The superlative diving of our three days at White Island was found on Homestead Reef. Roguish captain John Baker expertly dropped us on the most stunning section. We were immediately surrounded by a school of blue maomao on descent. At 30 metres there were tarakihi and a red crayfish that lounged in the open on top of a rock. Before it could realise its error, it was snatched up and stuffed into a catch bag. The diver responsible danced a comical jig, mimicking the actions of eating the unfortunate captive. We weaved our way up through the thick kelp forest over yellow-black triplefins that sat motionless. A variety of nudibranchs and starfish clung to the landscape. A male green wrasse with conspicuous white fins swam at my mask, diverting at the last second and giving me the distinct impression that he was annoyed at my presence.

Suspended in open water, the giant barrel-like salp could have been a prop straight out of an alien horror film. It was scarred with bite marks and a school of leatherjackets attacked it in a famished frenzy. Gelatinous ripples travelled its length. A kind of extraterrestrial green bug, a Spanish lobster, skulked on a rock. From the depths of a crevasse gazed an enormous golden snapper. Black angelfish circled warily around their territory and the gaping maws of grey, speckled and yellow moray eels tracked our movements.

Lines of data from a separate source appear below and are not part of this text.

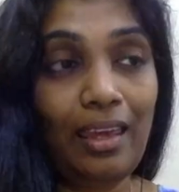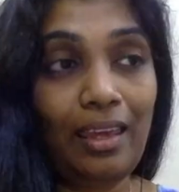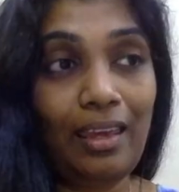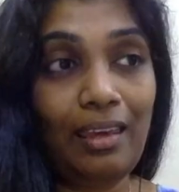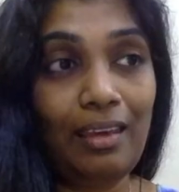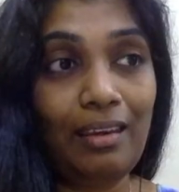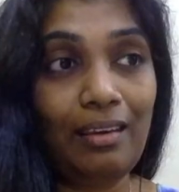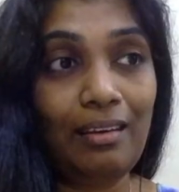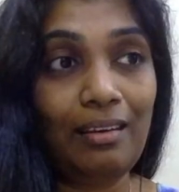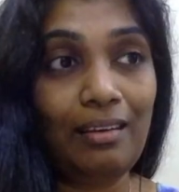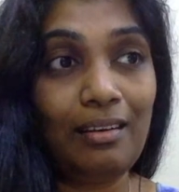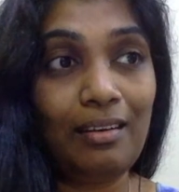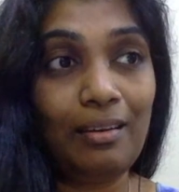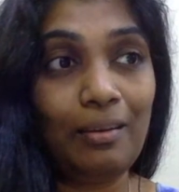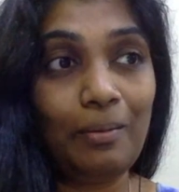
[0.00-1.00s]

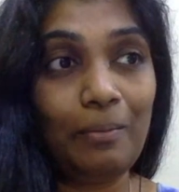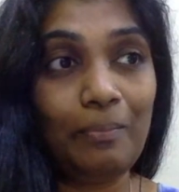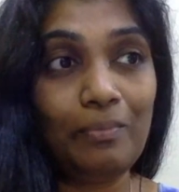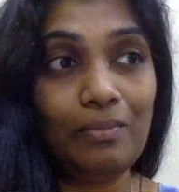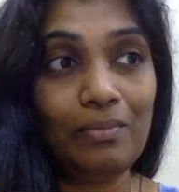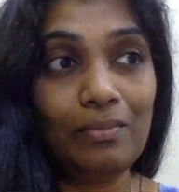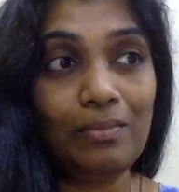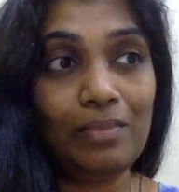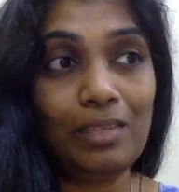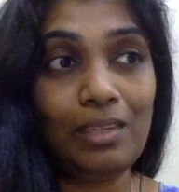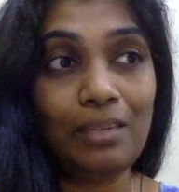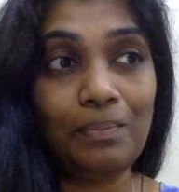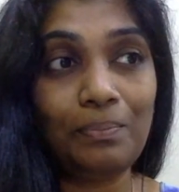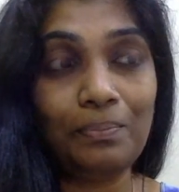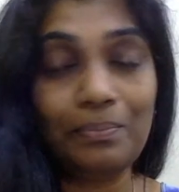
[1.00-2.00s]
and
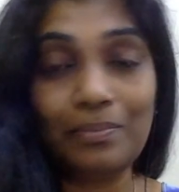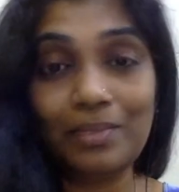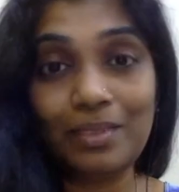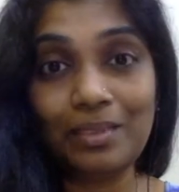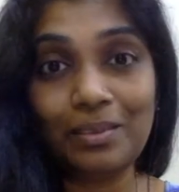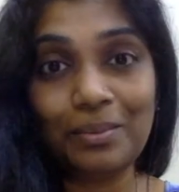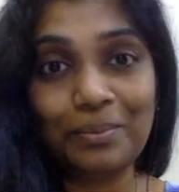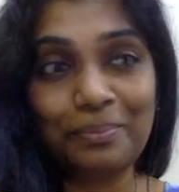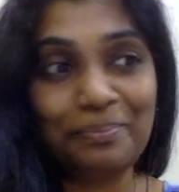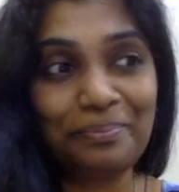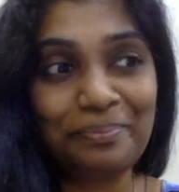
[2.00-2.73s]
yep. So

It could have been a horror movie set if only the terrain weren’t encrusted in gaudy corals and sponges. They certainly spoiled the fearful atmosphere but left me wondering at the magnificence of nature.

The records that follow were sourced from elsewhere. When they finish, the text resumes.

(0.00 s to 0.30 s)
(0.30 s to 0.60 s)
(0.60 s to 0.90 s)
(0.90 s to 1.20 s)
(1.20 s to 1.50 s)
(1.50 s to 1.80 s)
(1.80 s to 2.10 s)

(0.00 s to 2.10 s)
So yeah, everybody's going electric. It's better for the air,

Three days and seven dives down, our captain John guided

Ma Cherie

back through the swell to the bluff, a knowing grin on his face. He understood the White Island magnificence we had experienced. But the excitement was far from over yet. A massive skipjack tuna seized the trolling lure and was hauled aboard. At the Whakatane Sport Fishing Club the scales read 10.4 kilograms, not far off the New Zealand record. Volcanic White Island had simmered without incident throughout our adventure, but in the waters surrounding her, the diving was a blast.